Anche volgendosi all'altra parte dell'atlantico, dove la società americana, a cominciare dalla costa occidentale, patì la diffusione, dapprima per usi psicoterapeutici, apparentemente inarrestabile dell'acido scoperto dal dottor Hofman, l'autore, senza spingersi al revisionismo disilluso dell'ex fan incallito, considera la crescita musicale come ottenuta a spese dell' oscuramento di precedenti e più radicali sperimentazioni in teatro, cinema o danza. Se non è il caso di accomunare, come fece Reagan, ala politica ed ala bohémienne di Berkeley in un solo gap di moralità, nel far le pulci al mito della San Francisco psichedelica, tuttora spendibile, la simpatia di Chapman va non tanto o non solo, ai lunghi manifesti di Quicksilver Messenger Service o Grateful Dead, quanto alle singole canzoni dei Beach Boys o dei Birds (meno indulgenti o legate al canone blues) o addirittura al volantinaggio disimpegnato dei “girl groups” o delle “garage bands” per teen-agers. Mentre la forza del pezzo singolo è il precipitato delle prova psichedelica, le divaganti e spesso devastanti jams su album, mettendola in scena col minimo di mediazioni, riescono difficilmente a comunicarne le coordinate: Bo Diddley sì, dunque, ma per pochi effimeri minuti e non tirato per dieci o quindici.

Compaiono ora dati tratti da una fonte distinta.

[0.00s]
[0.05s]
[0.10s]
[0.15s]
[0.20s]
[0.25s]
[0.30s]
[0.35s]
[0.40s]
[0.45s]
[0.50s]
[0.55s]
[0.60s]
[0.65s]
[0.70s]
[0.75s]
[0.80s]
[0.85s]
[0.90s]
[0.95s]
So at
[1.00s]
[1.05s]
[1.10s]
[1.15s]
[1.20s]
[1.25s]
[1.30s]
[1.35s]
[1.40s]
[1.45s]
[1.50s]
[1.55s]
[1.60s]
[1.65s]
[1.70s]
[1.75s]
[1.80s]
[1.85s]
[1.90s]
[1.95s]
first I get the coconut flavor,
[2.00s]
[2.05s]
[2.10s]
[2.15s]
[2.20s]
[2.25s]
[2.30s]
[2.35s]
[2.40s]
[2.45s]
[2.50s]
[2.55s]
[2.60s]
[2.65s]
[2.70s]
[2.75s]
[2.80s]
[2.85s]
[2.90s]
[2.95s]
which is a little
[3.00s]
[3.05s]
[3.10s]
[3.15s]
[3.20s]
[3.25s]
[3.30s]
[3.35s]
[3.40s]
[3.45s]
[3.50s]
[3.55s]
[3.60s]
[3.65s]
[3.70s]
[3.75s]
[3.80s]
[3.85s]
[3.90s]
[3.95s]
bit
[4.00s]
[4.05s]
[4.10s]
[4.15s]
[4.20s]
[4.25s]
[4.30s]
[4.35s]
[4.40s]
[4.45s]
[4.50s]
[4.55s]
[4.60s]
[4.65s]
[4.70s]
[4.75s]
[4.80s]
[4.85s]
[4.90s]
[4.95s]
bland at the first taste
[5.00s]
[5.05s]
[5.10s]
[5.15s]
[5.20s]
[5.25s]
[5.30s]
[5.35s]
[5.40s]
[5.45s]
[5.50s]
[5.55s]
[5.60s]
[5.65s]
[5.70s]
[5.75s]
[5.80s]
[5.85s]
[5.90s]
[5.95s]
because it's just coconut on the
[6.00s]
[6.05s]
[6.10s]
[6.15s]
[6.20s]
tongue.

Questo rende incancellabile e persistente (come il felice sgomento provato all'ascolto di “God Only Knows”) le musiche del gruppo di Brian Wilson: e forse alle spalle del libro c'è proprio il tentativo di chiarirsi la permanenza di quelle scoperte e sensazioni adolescenziali, a mezzo secolo di distanza. Discende da quelle impronte la volontà dell'autore di rivalutare l'impegno psichedelico dei Monkees (che, detto en passant, invitarono Zappa o Buckley nei loro shows tv ) piuttosto che ripetere le trite lodi dei soliti noti.

Comunque, nella partita tra insensatezza e disciplina, Chapman sceglie la seconda, e se rispetta la tormentata passione dei 13th Floor Elevators di Rocky Erickson, non fa molte reverenze all'ego di un Jim Morrison.